There are still mines in 60 countries throughout the world. The main producers are China, Russia, and North Korea, and mines are still being planted at an amazing rate. Children who step on mines most often die from the shock of the explosion. Adults lose limbs and are then unable to work. Amputees usually resort to begging in public places, such as markets, to earn a living. When fields contain mines, farmers obviously avoid them, which causes the neglect of certain crops and the loss of livelihood for the farmers. Mines also can block access to essential firewood and potable water, and impede the circulation of health care teams, when the mines are planted along roads. Mine victims also require very urgent transfusions of large quantities of blood. This makes screening difficult and contributes to the spread of AIDS.

In 1997, a Mine Ban Treaty against the production, use, transfer, and stockpiling of mines was proposed at the international Ottawa Convention. It has so far attracted 139 signatories, but 47 countries have still not signed the treaty. Some of these want to preserve the profit they derive from landmines; others, such as the United States, cite military obligations--e.g., protecting South Korea from North Korea.

I think it is essential to encourage more widespread adherence to the treaty; of course, it would not eliminate the problem altogether, as most of the production is illegal anyway, but it would definitely help in, at least, slowing down the propagation of landmines.

As far as remedial action is concerned, demining is essential. Unfortunately, the process is very dangerous (accidents are frequent), time-consuming (fields are cleared a square foot at a time) and expensive (it costs about $3 to make a mine and $1,000 to clear one).

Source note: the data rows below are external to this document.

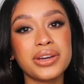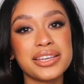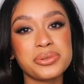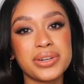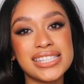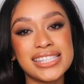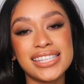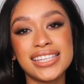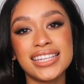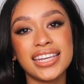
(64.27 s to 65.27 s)
guys want to
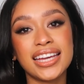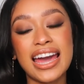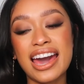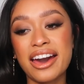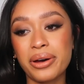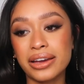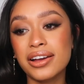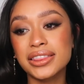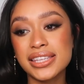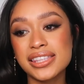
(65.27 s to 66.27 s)
see how I
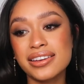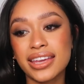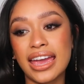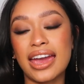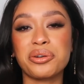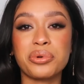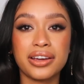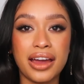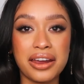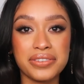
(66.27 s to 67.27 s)
got this look and want
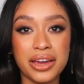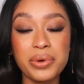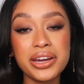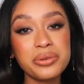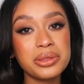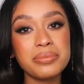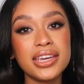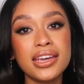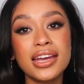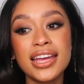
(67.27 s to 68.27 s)
to kind of get ready with
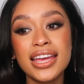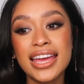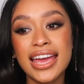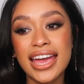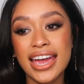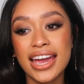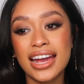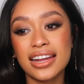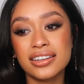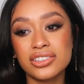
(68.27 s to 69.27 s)
me
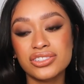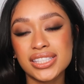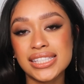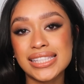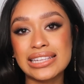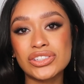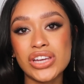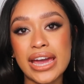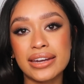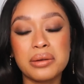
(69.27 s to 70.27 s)
and just
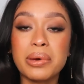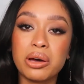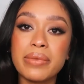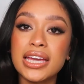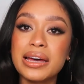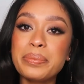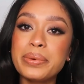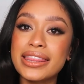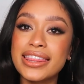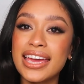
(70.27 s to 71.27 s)
chat about makeup,
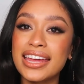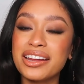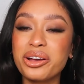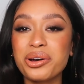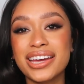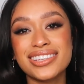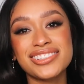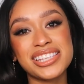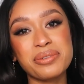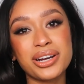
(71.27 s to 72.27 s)
then go ahead and
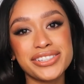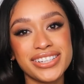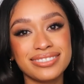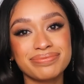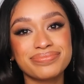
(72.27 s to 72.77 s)
just keep watching.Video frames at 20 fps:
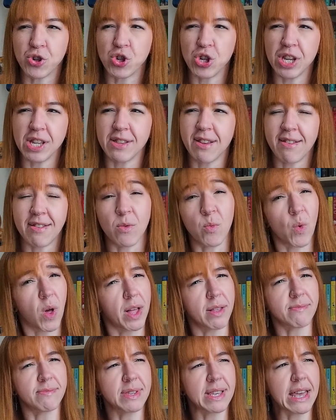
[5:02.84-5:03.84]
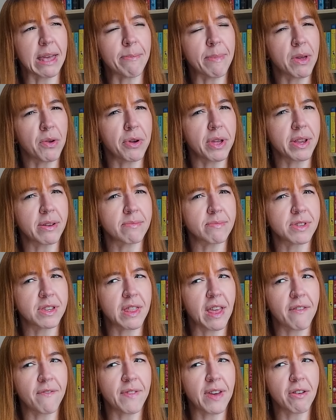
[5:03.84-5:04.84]
she doesn't want to get married to
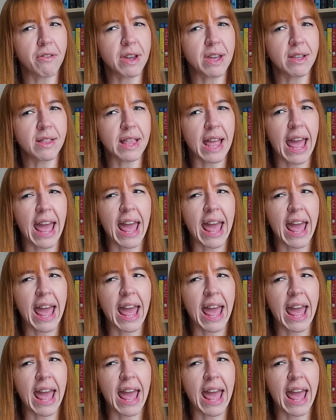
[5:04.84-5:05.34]
that fairy,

The fabrication of prosthetic limbs also is important. A well-crafted artificial limb can restore someone's mobility and livelihood. Unfortunately, the average prosthesis costs $1,000, and in Third World countries, where landmines are the most prevalent, average salaries, such as $25 a month in Cambodia, do not come close to covering the costs.

In the fight against landmines, it is, therefore, important to support an international ban on mines and to raise much-needed funds for demining and prosthetic limb factories. Finally, we must strive to increase awareness of  this problem, which the world too often tends to forget.